*Work instruction*.
Return each line of the data below verbatim; pictures are to be left out.
*** Data section Section Begins ***
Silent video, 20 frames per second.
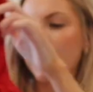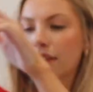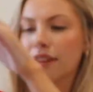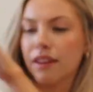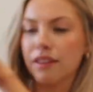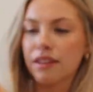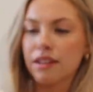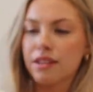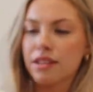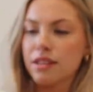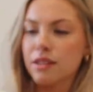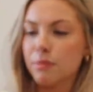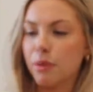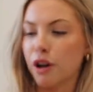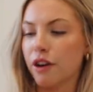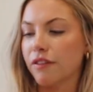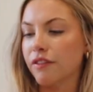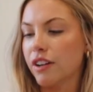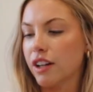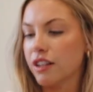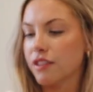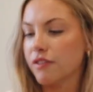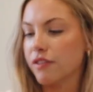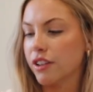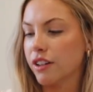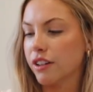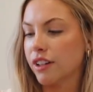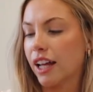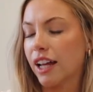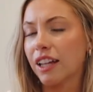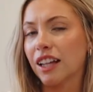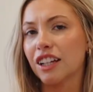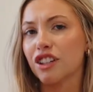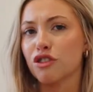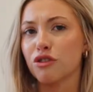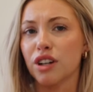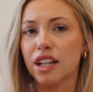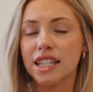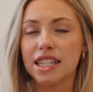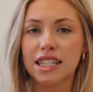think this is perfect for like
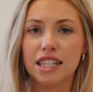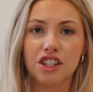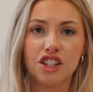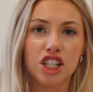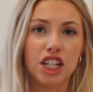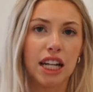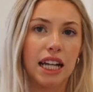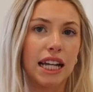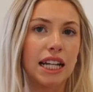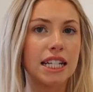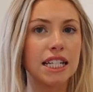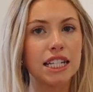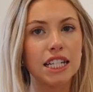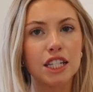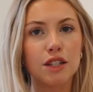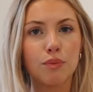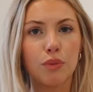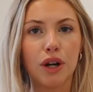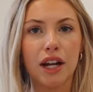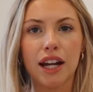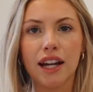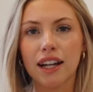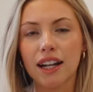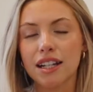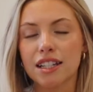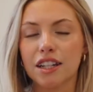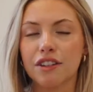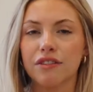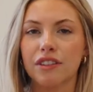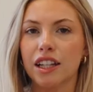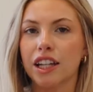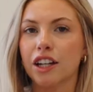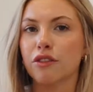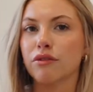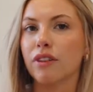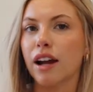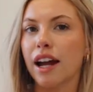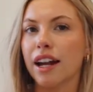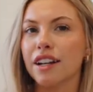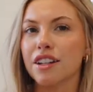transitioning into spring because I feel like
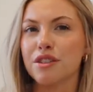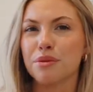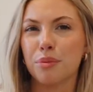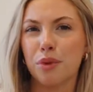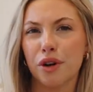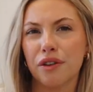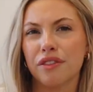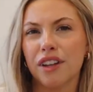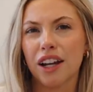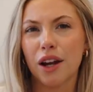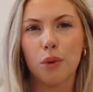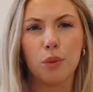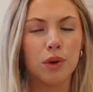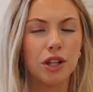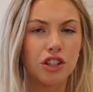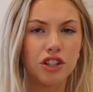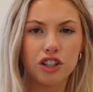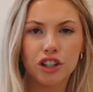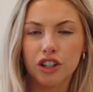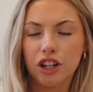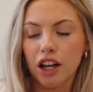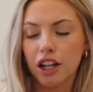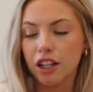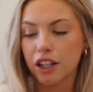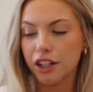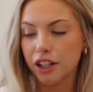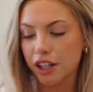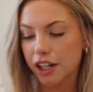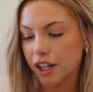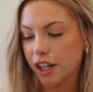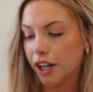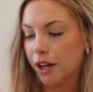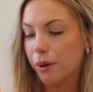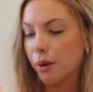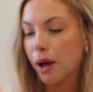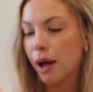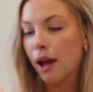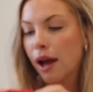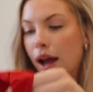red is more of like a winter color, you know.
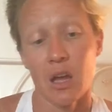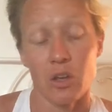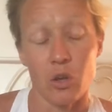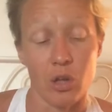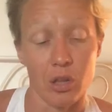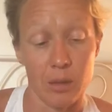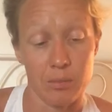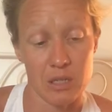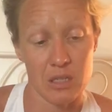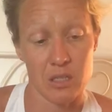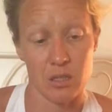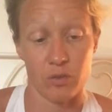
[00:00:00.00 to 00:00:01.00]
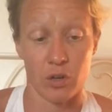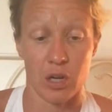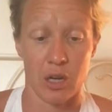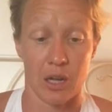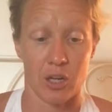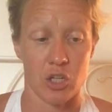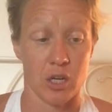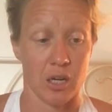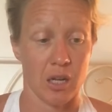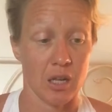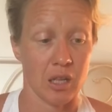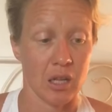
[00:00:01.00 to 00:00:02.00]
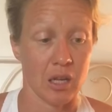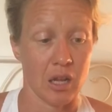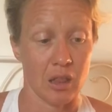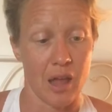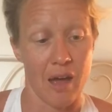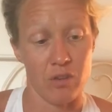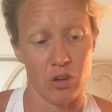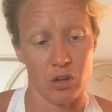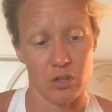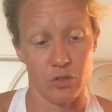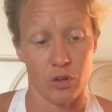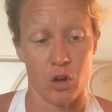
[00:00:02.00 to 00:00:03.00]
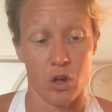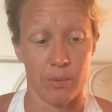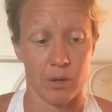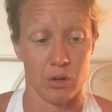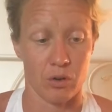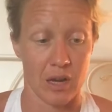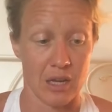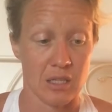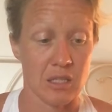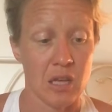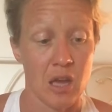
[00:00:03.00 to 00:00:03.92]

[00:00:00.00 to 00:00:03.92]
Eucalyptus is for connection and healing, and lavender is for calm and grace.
*** Data section Section Ends ***
*Response box*.
Silent video, 20 frames per second.
think this is perfect for like
transitioning into spring because I feel like
red is more of like a winter color, you know.
[00:00:00.00 to 00:00:01.00]
[00:00:01.00 to 00:00:02.00]
[00:00:02.00 to 00:00:03.00]
[00:00:03.00 to 00:00:03.92]

[00:00:00.00 to 00:00:03.92]
Eucalyptus is for connection and healing, and lavender is for calm and grace.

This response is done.